→ **Exercise description**: Reproduce each line of the material exactly, minus any picture.

══════════

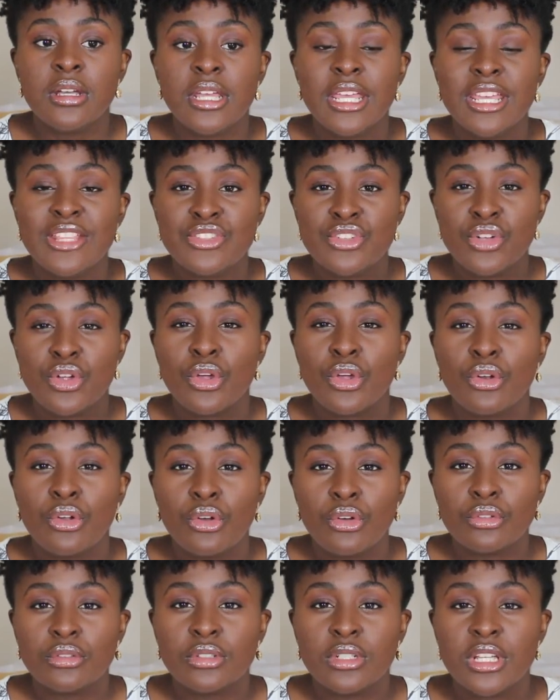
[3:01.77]

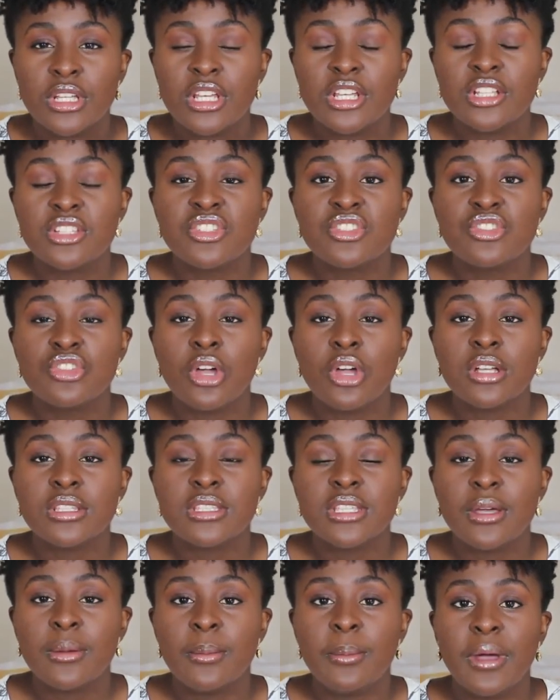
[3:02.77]
internal. It's
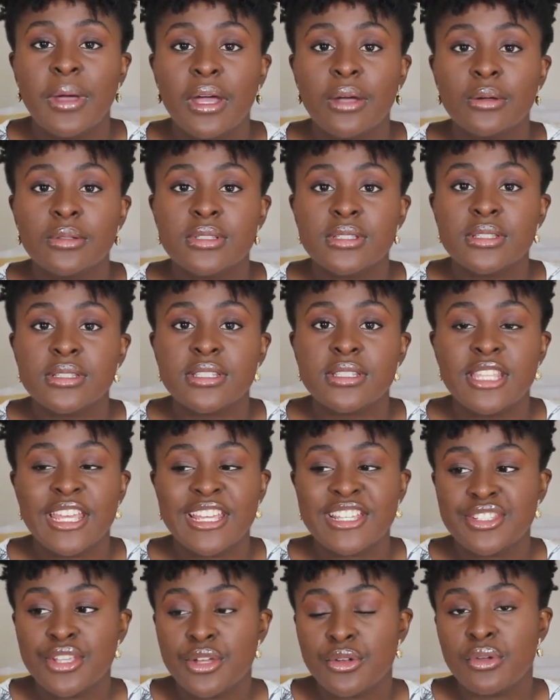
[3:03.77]
not about the
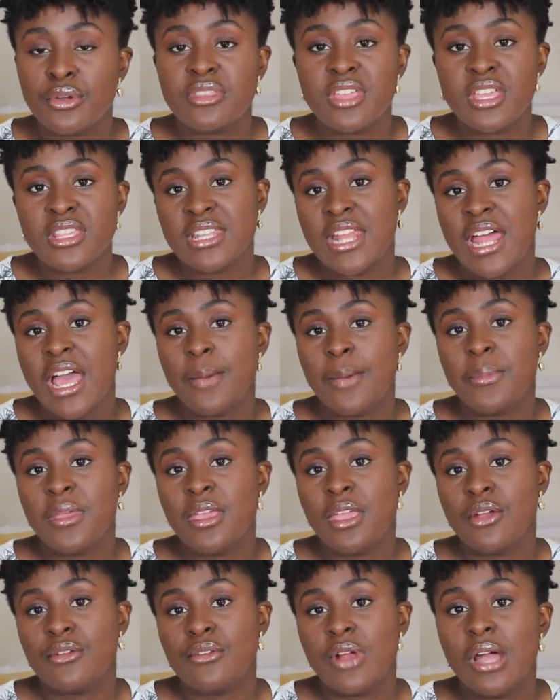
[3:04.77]
external things that are
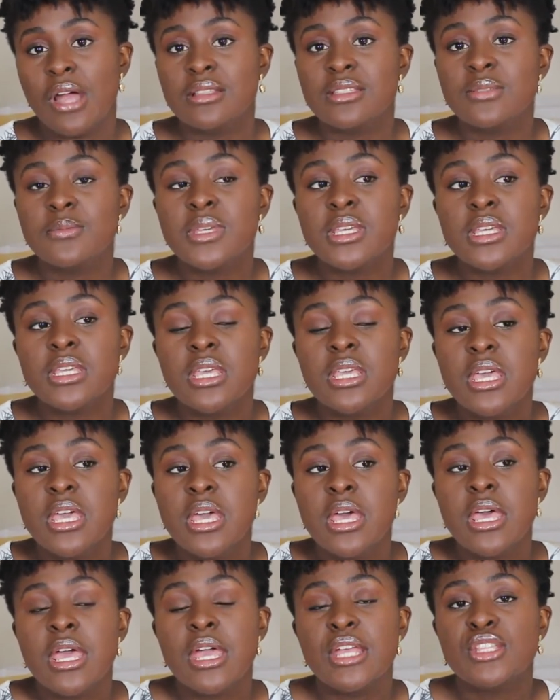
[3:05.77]
happening around me.
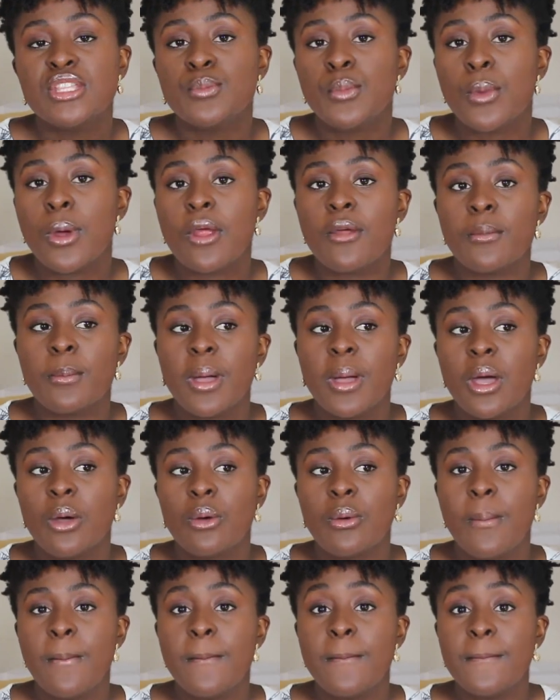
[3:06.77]
It's more
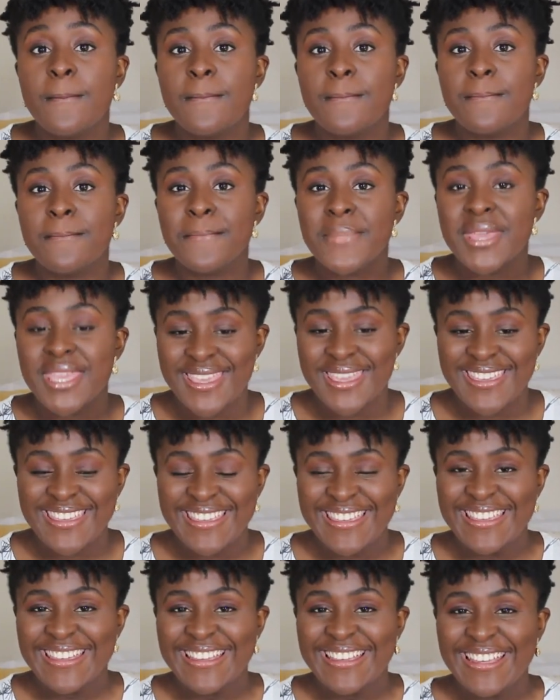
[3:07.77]
about
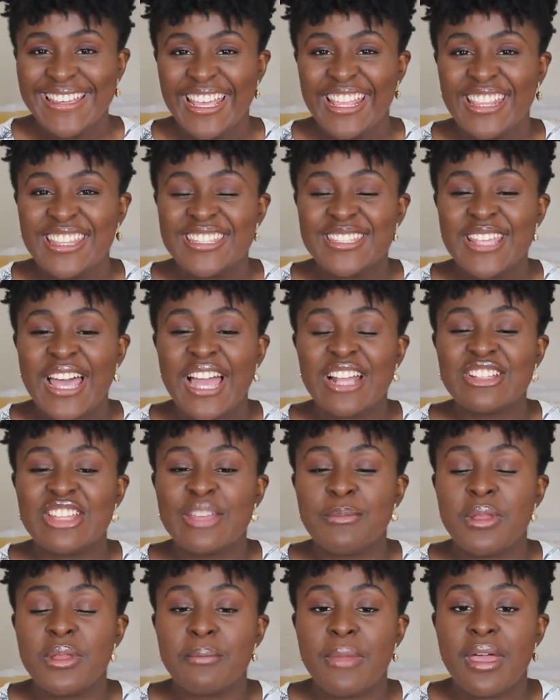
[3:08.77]
me. It's
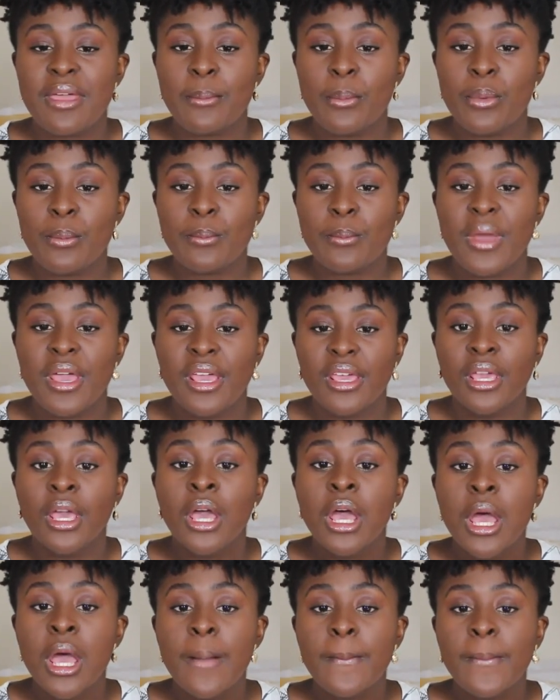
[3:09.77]
actually been my
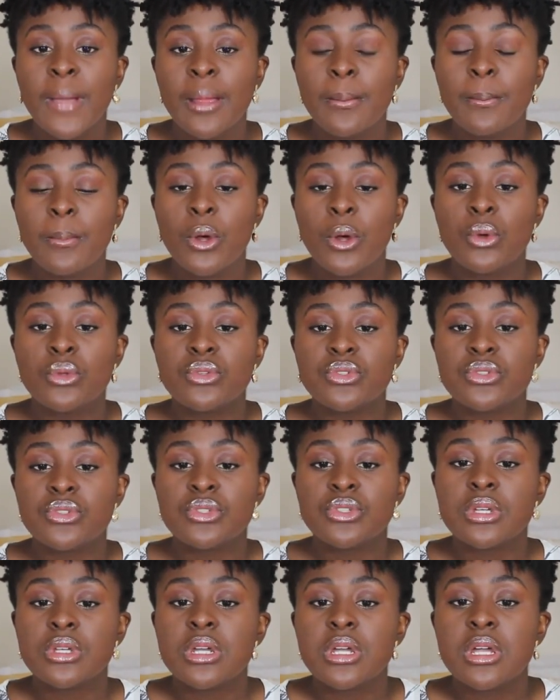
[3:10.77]

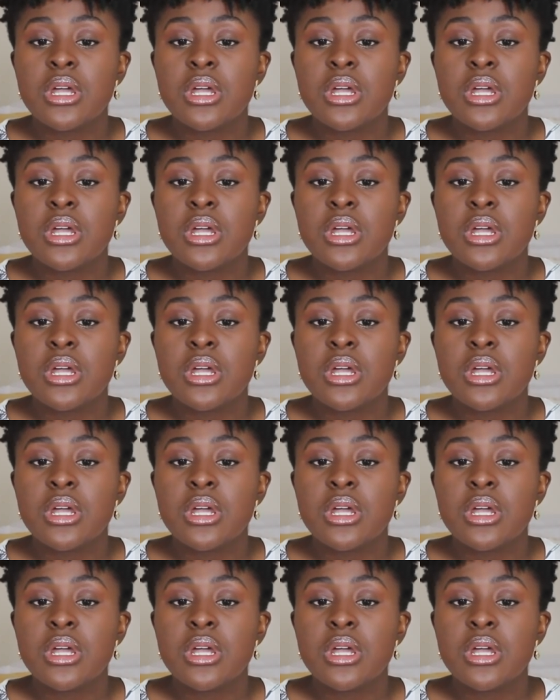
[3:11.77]
most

══════════

→ **Solution to this problem**:
[3:01.77]

[3:02.77]
internal. It's
[3:03.77]
not about the
[3:04.77]
external things that are
[3:05.77]
happening around me.
[3:06.77]
It's more
[3:07.77]
about
[3:08.77]
me. It's
[3:09.77]
actually been my
[3:10.77]

[3:11.77]
most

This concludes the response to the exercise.